• **Brief**: Would you restate each line of the data below word for word, without its pictures?

(Stored items)
--------------------------------

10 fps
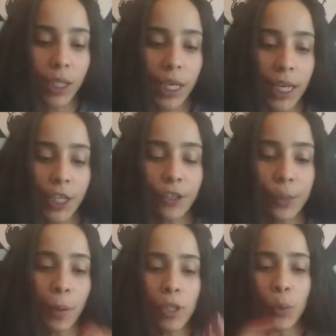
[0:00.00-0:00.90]
you're
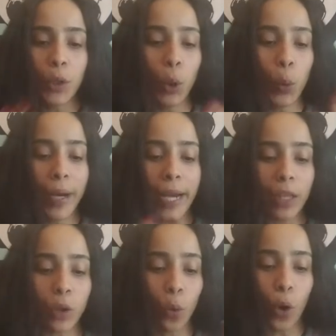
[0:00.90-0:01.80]
supposed to
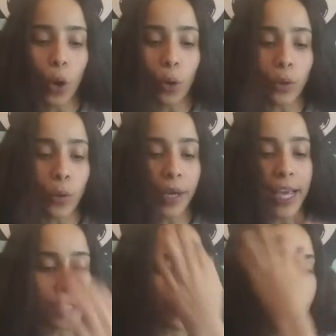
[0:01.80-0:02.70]
illuminate the world.
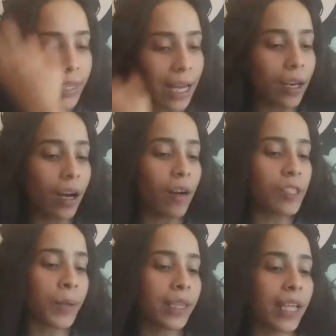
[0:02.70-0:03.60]
Okay, spread that love,
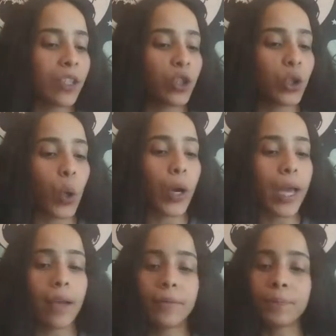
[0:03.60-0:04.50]
spread that
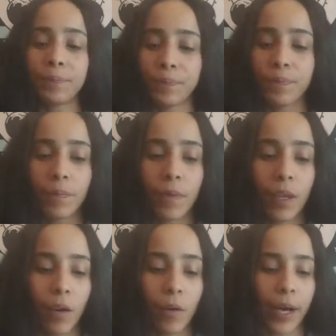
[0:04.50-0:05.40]
joy.
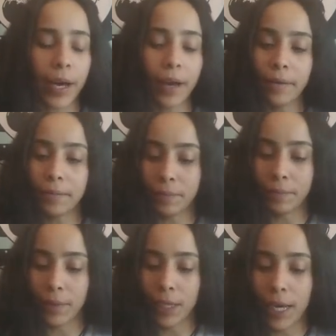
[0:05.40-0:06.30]
Okay,
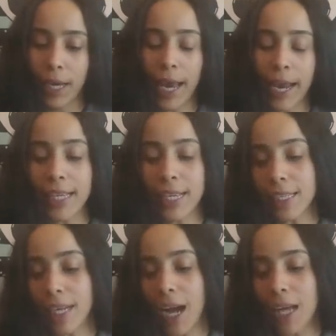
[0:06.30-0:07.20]
and it says
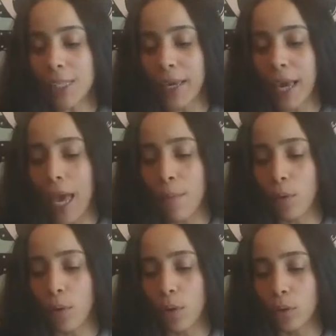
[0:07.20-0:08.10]
cosmic
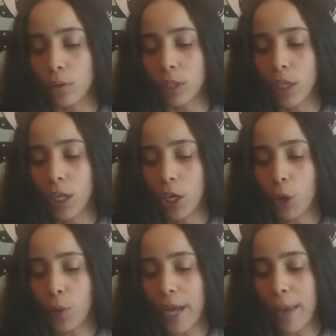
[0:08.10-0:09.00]
emerald.
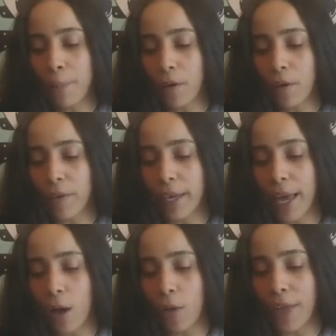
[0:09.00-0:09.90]
Create perfect
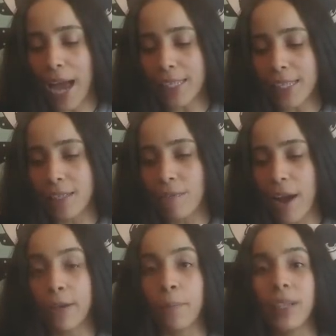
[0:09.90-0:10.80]
health, access
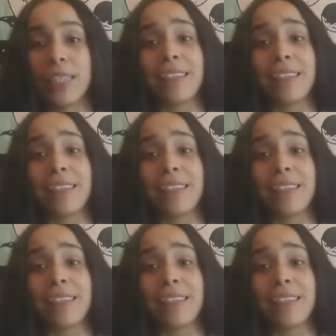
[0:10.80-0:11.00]
divine abundance.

--------------------------------

• **Result**:
10 fps
[0:00.00-0:00.90]
you're
[0:00.90-0:01.80]
supposed to
[0:01.80-0:02.70]
illuminate the world.
[0:02.70-0:03.60]
Okay, spread that love,
[0:03.60-0:04.50]
spread that
[0:04.50-0:05.40]
joy.
[0:05.40-0:06.30]
Okay,
[0:06.30-0:07.20]
and it says
[0:07.20-0:08.10]
cosmic
[0:08.10-0:09.00]
emerald.
[0:09.00-0:09.90]
Create perfect
[0:09.90-0:10.80]
health, access
[0:10.80-0:11.00]
divine abundance.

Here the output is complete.